Vous savez, les fausses évidences des rigides dans les synapses qui veulent du bien au peuple, « abstention piège à con », « ne pas voter c’est donner une voix au » repoussoir utile etc. Dans ma ville de banlieue de cons, on leur a déjà répondu, l’abstention a fait nettement mieux que le pourcentage national, et le repoussoir a eu sacrément moins de voix qu’aux dernières élections. Alors, hein, silence les analystes intéressés, de ce genre de phénomène, je n’ai pas vu qu’on en parle. Incorrect, sans doute, car inclassable...
...et camembert
Ah mais c’est qu’on se marre chez les toutelagaucheux.
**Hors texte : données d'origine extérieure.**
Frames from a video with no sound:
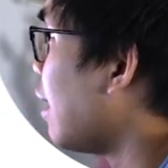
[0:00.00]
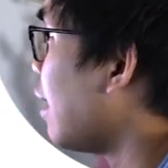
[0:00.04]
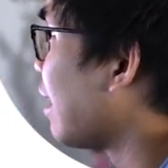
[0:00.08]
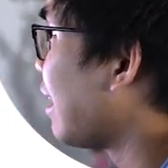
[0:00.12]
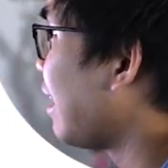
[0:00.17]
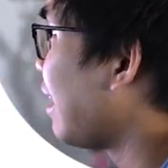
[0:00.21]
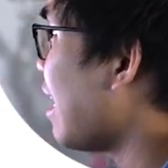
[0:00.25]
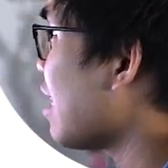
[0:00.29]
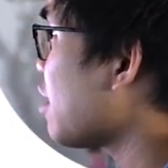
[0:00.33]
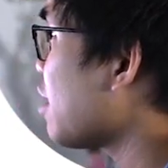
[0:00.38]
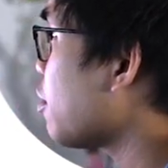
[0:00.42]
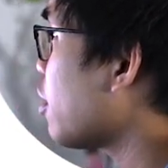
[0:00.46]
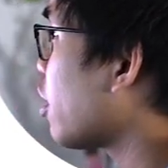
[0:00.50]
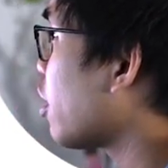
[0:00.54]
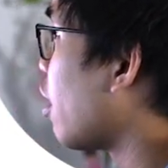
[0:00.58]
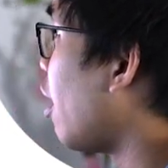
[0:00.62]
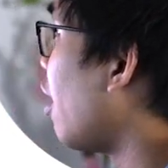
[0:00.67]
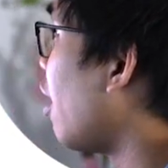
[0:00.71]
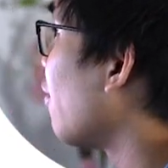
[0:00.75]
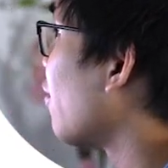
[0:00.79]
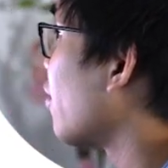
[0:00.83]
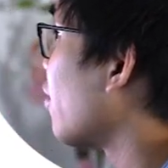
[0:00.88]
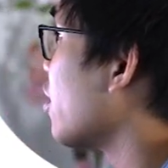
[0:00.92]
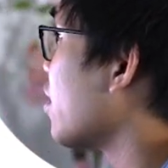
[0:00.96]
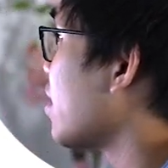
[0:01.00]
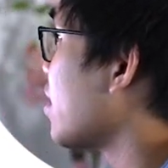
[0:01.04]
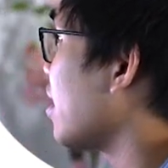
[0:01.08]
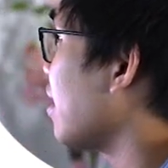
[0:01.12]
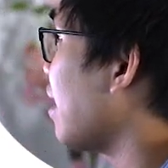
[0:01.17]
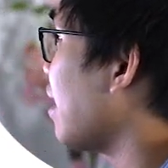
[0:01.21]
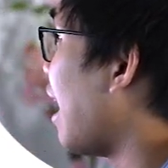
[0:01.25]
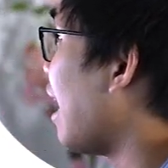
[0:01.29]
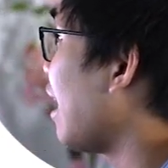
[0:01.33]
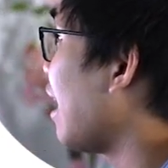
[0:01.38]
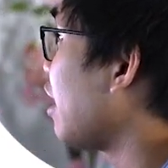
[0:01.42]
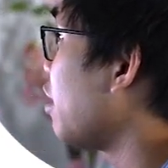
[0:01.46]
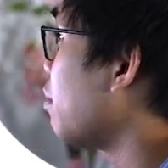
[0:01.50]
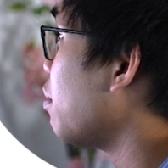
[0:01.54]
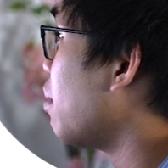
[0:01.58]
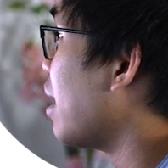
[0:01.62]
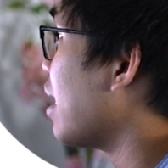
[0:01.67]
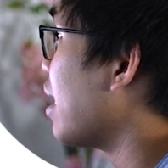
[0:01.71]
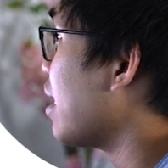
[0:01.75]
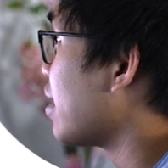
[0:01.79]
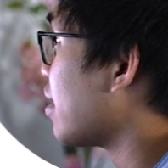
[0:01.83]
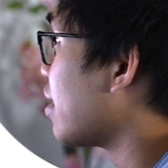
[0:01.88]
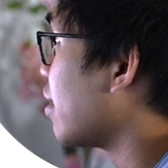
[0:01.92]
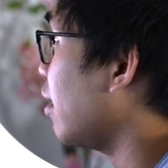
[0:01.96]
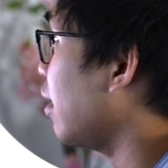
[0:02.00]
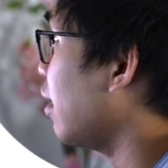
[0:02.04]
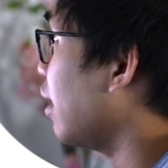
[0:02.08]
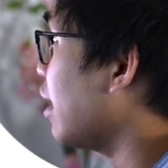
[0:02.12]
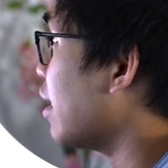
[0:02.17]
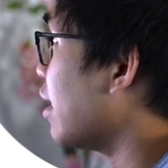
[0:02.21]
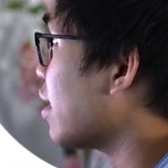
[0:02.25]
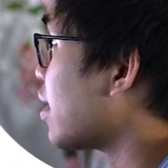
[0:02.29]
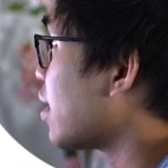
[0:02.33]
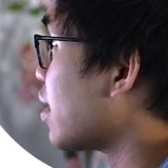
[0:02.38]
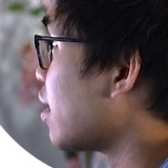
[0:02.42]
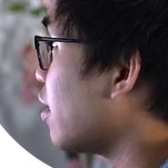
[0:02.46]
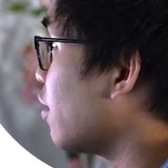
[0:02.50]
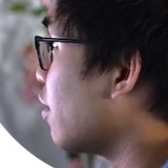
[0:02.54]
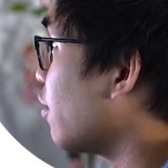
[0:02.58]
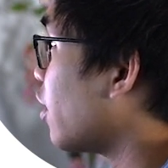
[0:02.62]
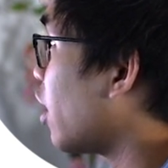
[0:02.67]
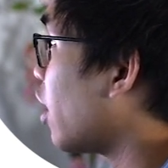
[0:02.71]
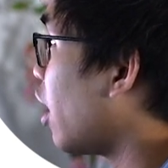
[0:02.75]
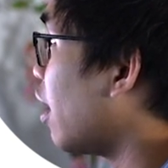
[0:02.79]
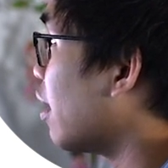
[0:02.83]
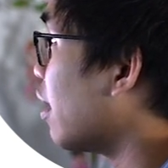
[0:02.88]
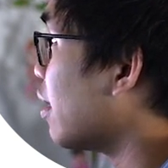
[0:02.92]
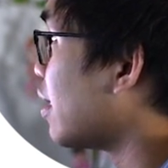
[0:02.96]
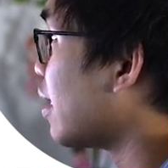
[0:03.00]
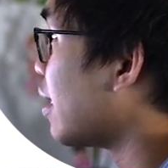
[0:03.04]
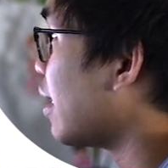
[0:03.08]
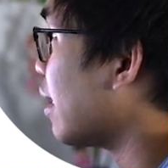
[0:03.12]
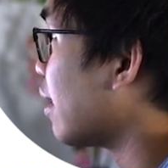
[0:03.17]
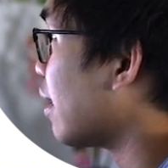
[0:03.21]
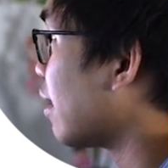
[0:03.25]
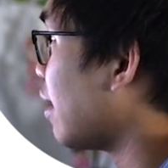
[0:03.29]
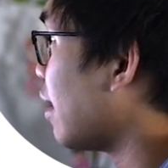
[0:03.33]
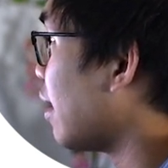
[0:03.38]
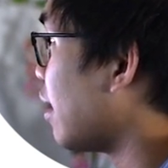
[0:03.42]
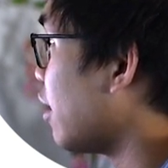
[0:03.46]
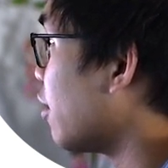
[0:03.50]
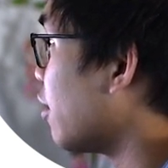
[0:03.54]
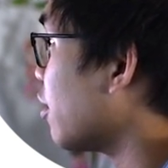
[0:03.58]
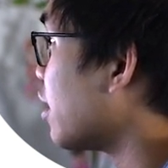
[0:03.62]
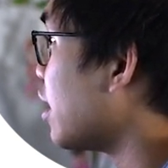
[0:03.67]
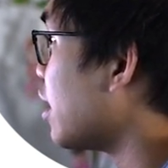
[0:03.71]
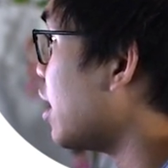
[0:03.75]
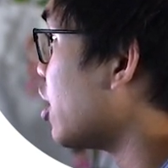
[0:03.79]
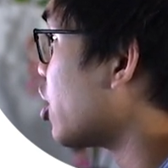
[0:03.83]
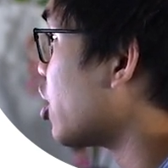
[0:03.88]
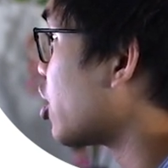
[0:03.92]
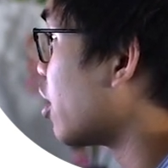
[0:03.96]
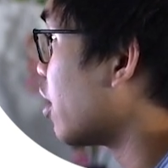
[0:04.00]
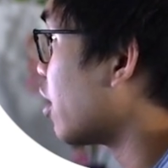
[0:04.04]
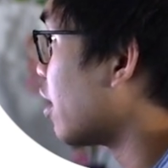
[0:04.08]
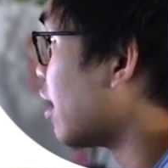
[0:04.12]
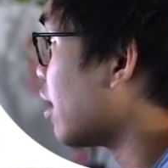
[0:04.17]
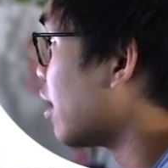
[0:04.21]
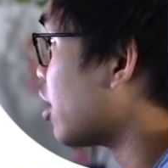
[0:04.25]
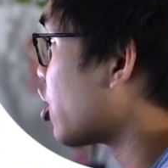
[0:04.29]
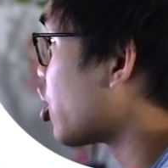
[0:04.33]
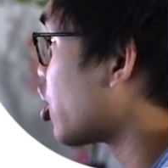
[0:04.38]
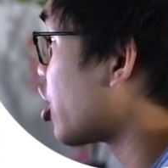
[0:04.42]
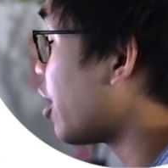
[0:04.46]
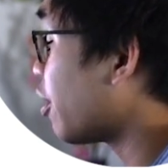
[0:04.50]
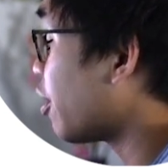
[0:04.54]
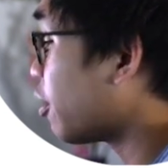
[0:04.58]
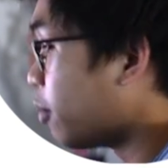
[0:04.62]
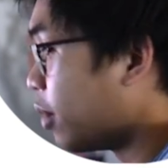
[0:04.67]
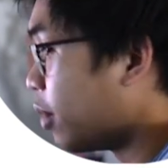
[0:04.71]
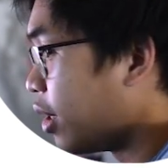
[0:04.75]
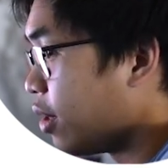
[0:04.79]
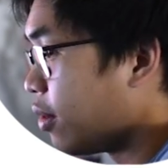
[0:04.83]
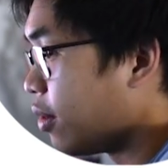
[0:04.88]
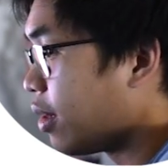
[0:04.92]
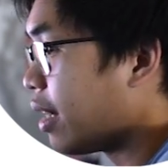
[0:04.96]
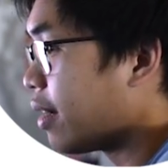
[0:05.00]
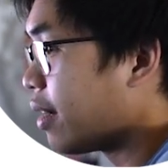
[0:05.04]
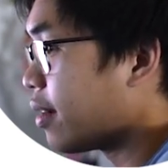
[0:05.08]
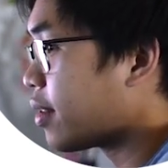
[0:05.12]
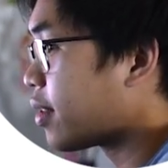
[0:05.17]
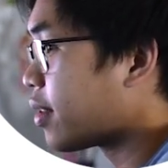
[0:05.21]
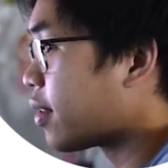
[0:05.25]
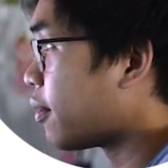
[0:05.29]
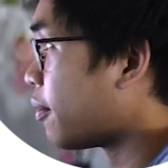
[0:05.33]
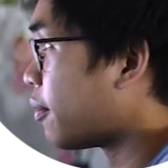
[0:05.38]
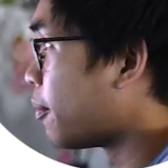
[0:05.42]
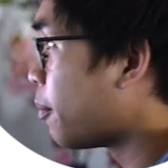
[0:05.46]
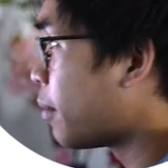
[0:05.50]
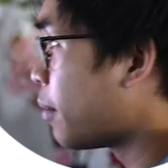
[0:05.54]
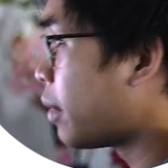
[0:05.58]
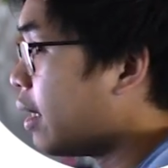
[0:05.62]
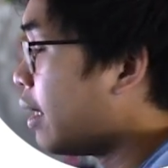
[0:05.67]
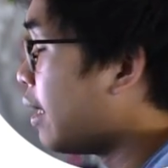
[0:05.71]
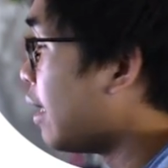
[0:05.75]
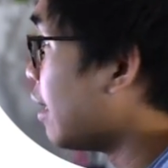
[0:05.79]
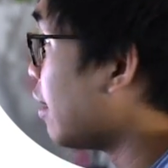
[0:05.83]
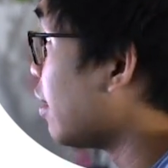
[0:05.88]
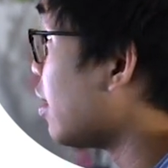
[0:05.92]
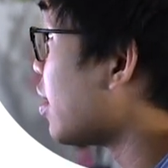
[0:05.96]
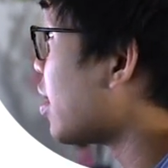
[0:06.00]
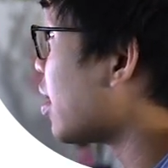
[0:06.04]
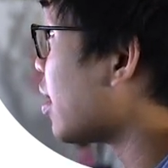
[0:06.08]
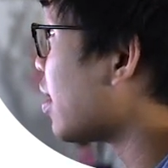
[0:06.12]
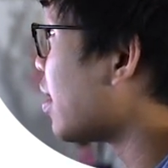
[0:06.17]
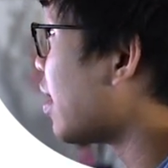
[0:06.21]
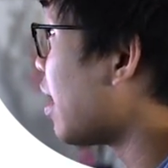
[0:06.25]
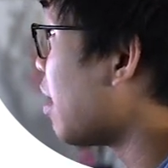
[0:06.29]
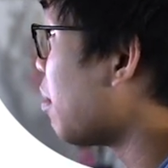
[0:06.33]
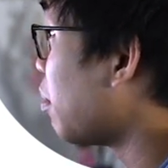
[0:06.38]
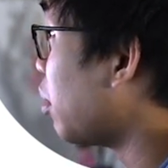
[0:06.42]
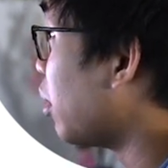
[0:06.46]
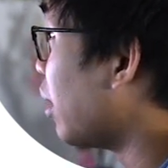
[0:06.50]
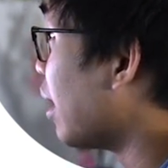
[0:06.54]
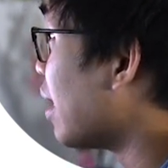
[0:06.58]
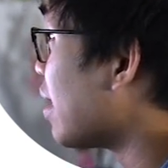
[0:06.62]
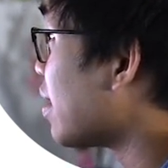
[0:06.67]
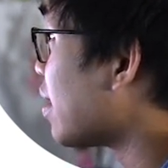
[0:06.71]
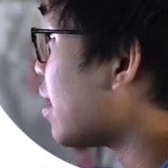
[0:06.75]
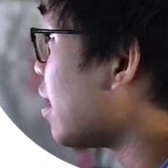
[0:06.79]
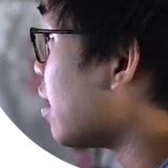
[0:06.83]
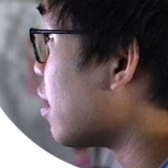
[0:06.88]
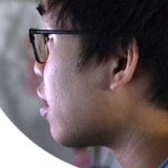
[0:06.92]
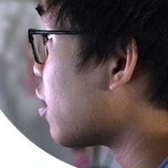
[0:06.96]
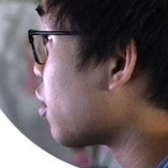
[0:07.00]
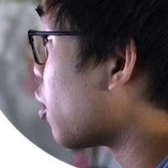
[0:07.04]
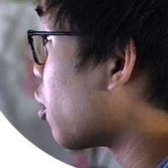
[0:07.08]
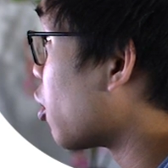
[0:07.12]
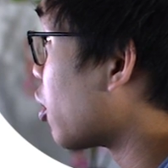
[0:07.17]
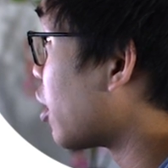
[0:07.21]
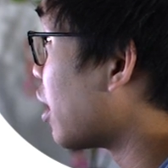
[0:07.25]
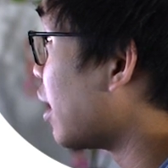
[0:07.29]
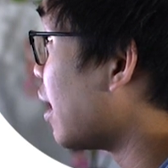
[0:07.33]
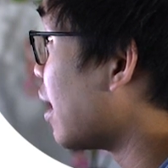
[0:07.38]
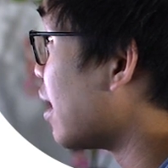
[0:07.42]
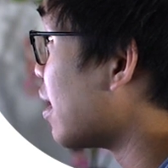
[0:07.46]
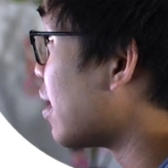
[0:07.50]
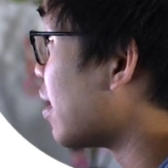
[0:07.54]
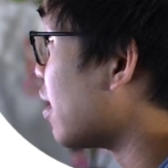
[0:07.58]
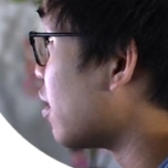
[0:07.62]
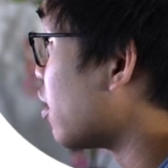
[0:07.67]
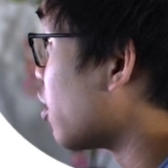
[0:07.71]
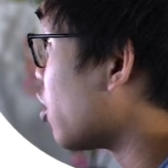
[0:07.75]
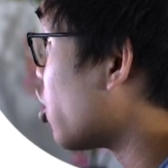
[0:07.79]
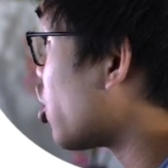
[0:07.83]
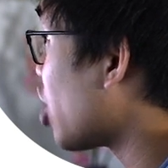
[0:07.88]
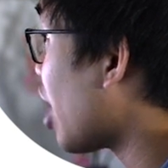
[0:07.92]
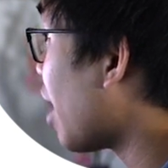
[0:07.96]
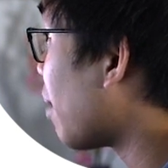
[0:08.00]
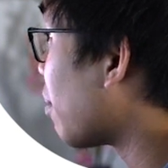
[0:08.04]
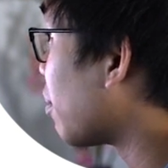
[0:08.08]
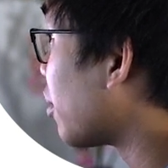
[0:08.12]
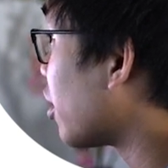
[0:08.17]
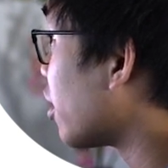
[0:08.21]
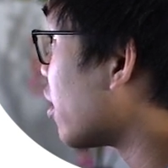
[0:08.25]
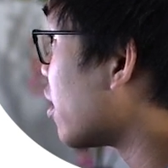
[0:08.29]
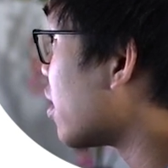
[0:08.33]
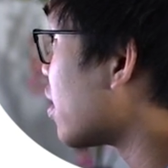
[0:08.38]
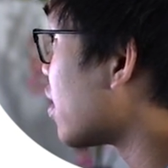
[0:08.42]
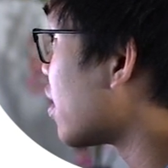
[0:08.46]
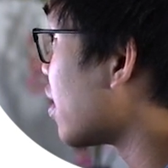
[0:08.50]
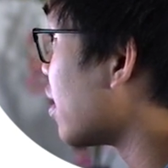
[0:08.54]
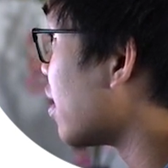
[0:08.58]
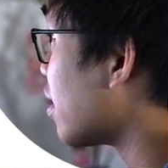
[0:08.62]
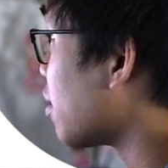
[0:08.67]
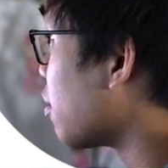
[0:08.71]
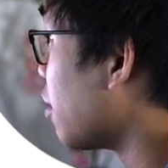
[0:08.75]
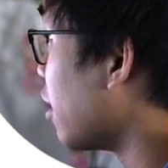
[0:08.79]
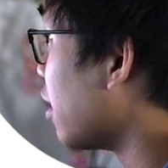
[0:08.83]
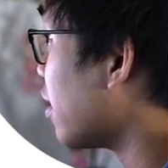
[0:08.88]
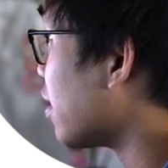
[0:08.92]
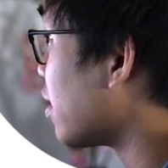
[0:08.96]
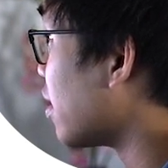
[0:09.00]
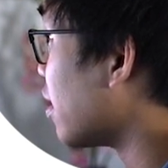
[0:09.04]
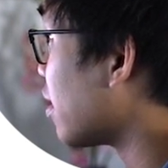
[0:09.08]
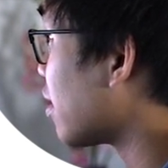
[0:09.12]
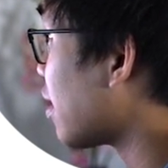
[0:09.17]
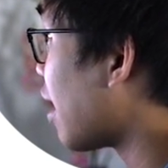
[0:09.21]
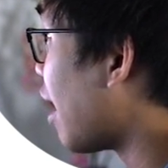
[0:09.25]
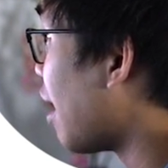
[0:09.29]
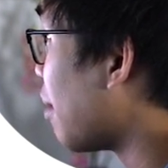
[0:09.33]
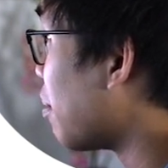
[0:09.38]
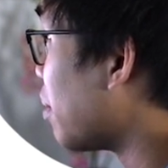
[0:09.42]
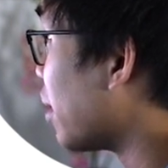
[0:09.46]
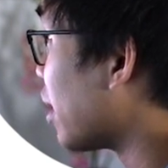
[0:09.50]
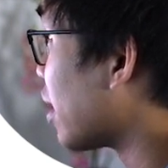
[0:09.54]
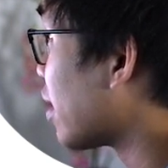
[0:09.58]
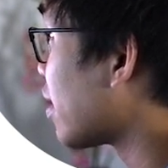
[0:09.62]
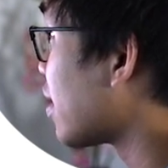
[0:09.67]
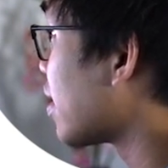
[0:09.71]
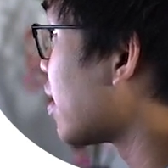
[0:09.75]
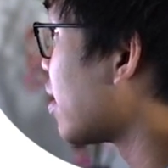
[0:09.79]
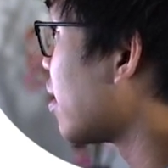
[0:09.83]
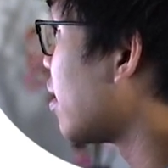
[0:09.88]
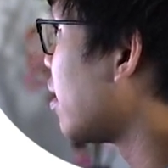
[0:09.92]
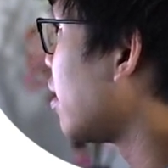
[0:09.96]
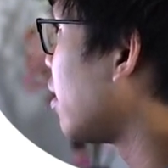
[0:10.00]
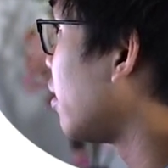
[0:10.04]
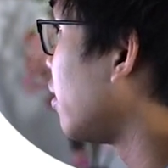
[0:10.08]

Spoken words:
Classwork offers an itemized list of content that your teacher has shared with you guys. In this example, I see it's organized into chapters as well as the topics.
Ca me réconforte, à défaut que ça me donne une idée pour résoudre mes problèmes de con, enfin plus correctement dit, mes capacités d’intervention sur les scènes de la vie quotidienne...
Comment éviter un neuvième vol en cinq ans, ça me gave les vols maintenant, ça fait passer un temps fou dans les commissariats, ambiance déprimante. Déménager pour aller habiter près de chez un ministre ? Trop cher. Que faire avec mon voisin le crétin qui trafique, ne rien faire dignement, laisser faire lâchement, faire faire, regarder ailleurs, lui casser la tête ? Comment faire pour ne pas être dépendant vu la retraite que j’aurai quand je serai vieux (je sais, abaisser mes dépenses) ? Comment empêcher mon frère, ouvrier chomeur-de-très-longue-durée de voter comme il en a l’intention ? Comment ne pas appliquer le programme scolaire de connification précoce made in gauche, merci ? Que faire quand le recours à la Justice de son pays dure deux ans ? Que va devenir le Cachemire ? etc.
Nib de nib, z’ont rien à me dire. Leur Appel, dernier trait d’humour décalé, c’est un appel à qui ? Aux organisations (dire les zorgas), aux militants peinés... A ceux qui pensent pareil pour poursuivre pareil, un appel interne, en quelque sorte. Posture, refondation, gouvernance, citoyen, ça rappelle les langages du net citoyen subventionné, ces gens là doivent dîner en ville ensemble...
Je n’irai pas au banquet, je préfère une tartine de camembert.